A ‘universal smart window’ for instant control of lighting and heat

August 16, 2013

Smart-window glass that can be switched to block heat or light (credit: Lawrence Berkeley National Laboratory)

Researchers at the U.S. Department of Energy’s Lawrence Berkeley National Laboratory (Berkeley Lab) have designed a new material to make smart windows even smarter.

The material is a thin coating of nanocrystals embedded in glass that can dynamically modify sunlight as it passes through a window.

Unlike existing technologies, the coating provides selective control over visible light and heat-producing near-infrared (NIR) light independently, so windows can maximize both energy savings and occupant comfort in a wide range of climates.

Current smart windows (credit: Berkeley Lab)

Existing “smart windows” such as this one can switch between transparent and opaque, for example, but not between visible and infrared light.

Energy savings

“In the U.S., we spend about a quarter of our total energy on lighting, heating and cooling our buildings,” says Delia Milliron, a chemist at Berkeley Lab’s Molecular Foundry who led this research. “When used as a window coating, our new material can have a major impact on building energy efficiency.”

Milliron’s research group is already well known for their smart-window technology that blocks NIR without blocking visible light. The technology hinges on an electrochromic effect: a small jolt of electricity switches the material between NIR-transmitting and NIR-blocking states.

This new work takes their approach to the next level by providing independent control over both visible and NIR light. The innovation was recently recognized with a 2013 R&D 100 Award and the researchers are in the early stages of commercializing their technology.

Switchable windows allow for tunable lighting and heat control

Nanocrystals of indium tin oxide (blue) embedded in a glassy matrix of niobium oxide (green) form a composite material (right — the niobium atoms are located at the center of the green octahedra, oxygen atoms are red and indium atoms are blue). The material can switch between infrared-transmitting and infrared-blocking states with a small jolt of electricity (credit: Lawrence Berkeley National Laboratory)

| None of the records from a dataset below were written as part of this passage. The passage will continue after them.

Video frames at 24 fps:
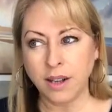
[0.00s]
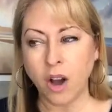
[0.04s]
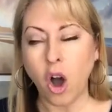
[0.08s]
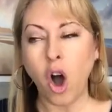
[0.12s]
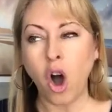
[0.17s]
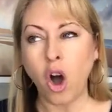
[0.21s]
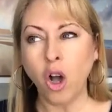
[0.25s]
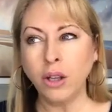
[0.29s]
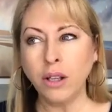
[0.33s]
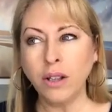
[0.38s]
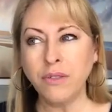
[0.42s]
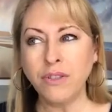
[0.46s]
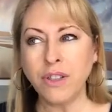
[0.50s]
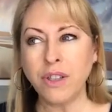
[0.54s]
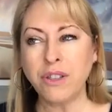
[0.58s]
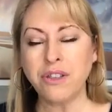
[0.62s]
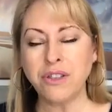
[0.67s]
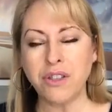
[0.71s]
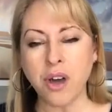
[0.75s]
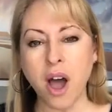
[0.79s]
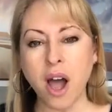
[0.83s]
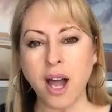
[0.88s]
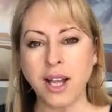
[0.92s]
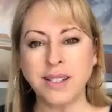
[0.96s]
all of the
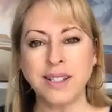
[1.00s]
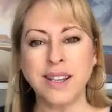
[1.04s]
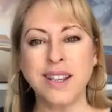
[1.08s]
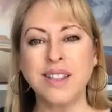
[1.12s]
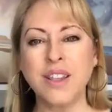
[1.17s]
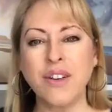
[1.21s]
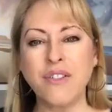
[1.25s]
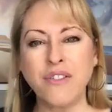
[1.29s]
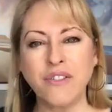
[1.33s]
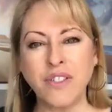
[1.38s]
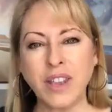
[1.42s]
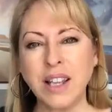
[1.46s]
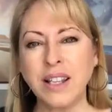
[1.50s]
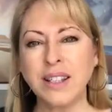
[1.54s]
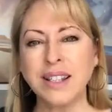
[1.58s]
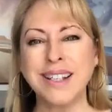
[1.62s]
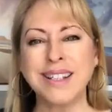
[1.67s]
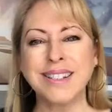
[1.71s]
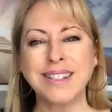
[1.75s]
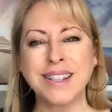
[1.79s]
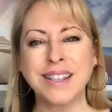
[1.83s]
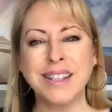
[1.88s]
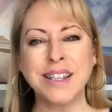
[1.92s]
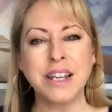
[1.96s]
thoughts and the
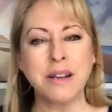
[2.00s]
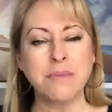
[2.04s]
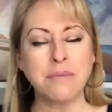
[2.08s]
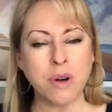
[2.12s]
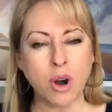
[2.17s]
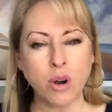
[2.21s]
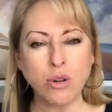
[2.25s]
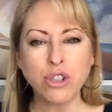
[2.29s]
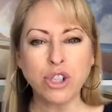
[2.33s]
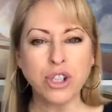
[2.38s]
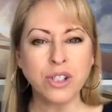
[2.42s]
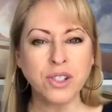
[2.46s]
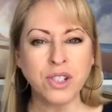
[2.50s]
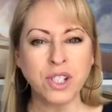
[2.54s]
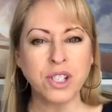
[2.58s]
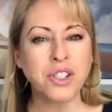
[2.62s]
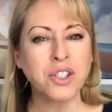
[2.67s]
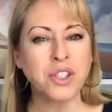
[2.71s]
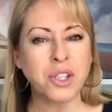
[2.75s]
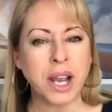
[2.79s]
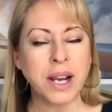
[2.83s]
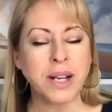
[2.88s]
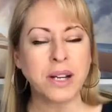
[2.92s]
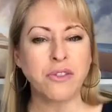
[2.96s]
feelings and the emotions
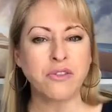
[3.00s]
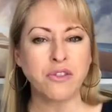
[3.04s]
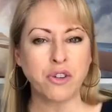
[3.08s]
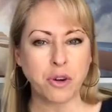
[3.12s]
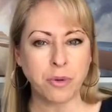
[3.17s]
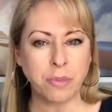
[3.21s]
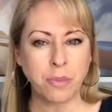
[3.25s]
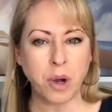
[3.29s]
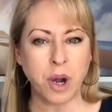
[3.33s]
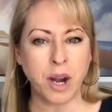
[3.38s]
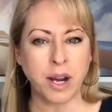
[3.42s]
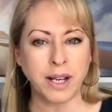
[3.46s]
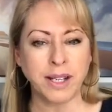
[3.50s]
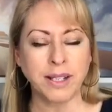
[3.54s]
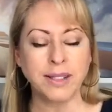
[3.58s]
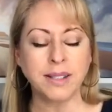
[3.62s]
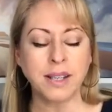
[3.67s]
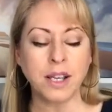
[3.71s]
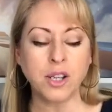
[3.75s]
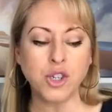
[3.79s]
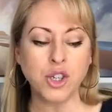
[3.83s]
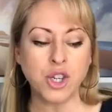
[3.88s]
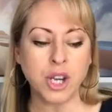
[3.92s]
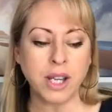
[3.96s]
inside of your body,
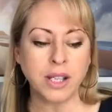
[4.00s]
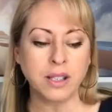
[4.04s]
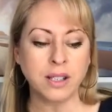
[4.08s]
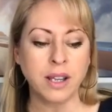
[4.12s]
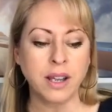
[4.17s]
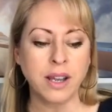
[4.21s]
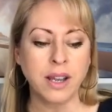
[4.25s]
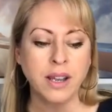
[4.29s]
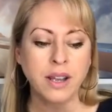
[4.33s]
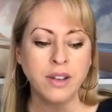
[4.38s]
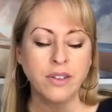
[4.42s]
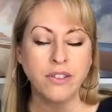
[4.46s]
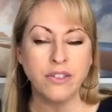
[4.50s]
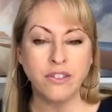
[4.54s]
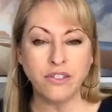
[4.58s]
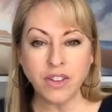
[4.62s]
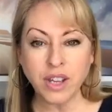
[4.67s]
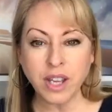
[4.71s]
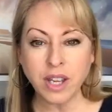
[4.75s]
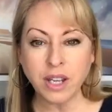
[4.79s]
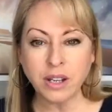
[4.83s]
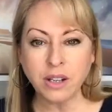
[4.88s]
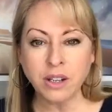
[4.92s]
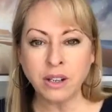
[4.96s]
such as
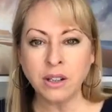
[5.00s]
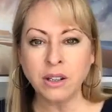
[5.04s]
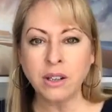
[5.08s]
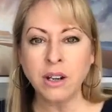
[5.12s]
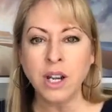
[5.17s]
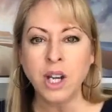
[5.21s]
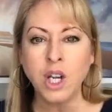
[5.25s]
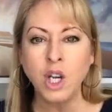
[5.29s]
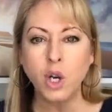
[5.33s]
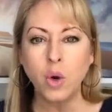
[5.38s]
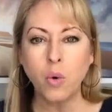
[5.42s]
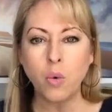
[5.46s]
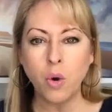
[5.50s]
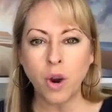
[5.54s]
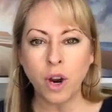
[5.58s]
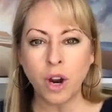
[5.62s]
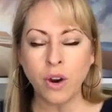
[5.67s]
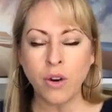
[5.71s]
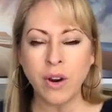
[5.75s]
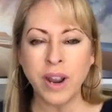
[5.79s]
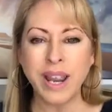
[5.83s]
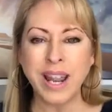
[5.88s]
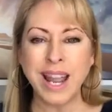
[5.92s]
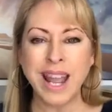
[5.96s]
fear,
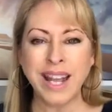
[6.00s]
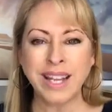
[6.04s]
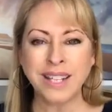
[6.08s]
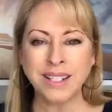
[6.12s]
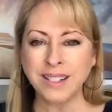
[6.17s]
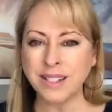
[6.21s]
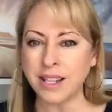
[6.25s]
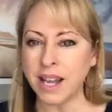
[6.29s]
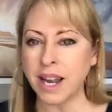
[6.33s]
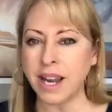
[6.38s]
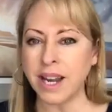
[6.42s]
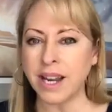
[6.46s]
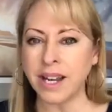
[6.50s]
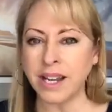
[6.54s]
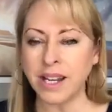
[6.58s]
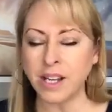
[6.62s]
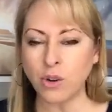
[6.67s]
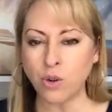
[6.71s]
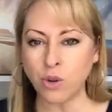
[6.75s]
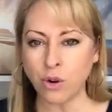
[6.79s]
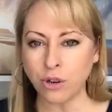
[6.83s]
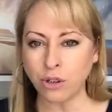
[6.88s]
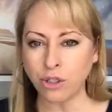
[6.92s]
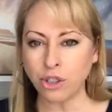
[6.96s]
worry, anxiety,
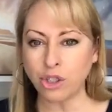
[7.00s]
or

Independent control over NIR light means that by simply pushing a button or flicking a switch (to vary the applied electrochemical voltage over a range of 2.5 volts), occupants can have natural lighting indoors without unwanted extra heat, reducing the need for both air-conditioning and artificial lighting. The same window can also be switched to a dark mode, blocking both light and heat, or to a bright, fully transparent mode.

“We’re very excited about the combination of unique optical function with the low-cost and environmentally friendly processing technique,” said Llordés, a project scientist working with Milliron. “That’s what turns this ‘universal smart window’ concept into a promising competitive technology.”

At the heart of their technology is a new “designer” electrochromic material, made from nanocrystals of indium tin oxide embedded in a glassy matrix of niobium oxide. The resulting composite material combines two distinct functionalities—one providing control over visible light and the other, control over NIR.

The researchers found a synergistic interaction in the tiny region where glassy matrix meets nanocrystal that increases the potency of the electrochromic effect, which means they can use thinner coatings without compromising performance. The key is that the way atoms connect across the nanocrystal-glass interface causes a structural rearrangement in the glass matrix.

The interaction opens up space inside the glass, allowing charge to move in and out more readily.

This discovery also suggests new opportunities for battery materials where transport of ions through electrodes can be a challenge.

The work at the Molecular Foundry was supported by the DOE’s Office of Science.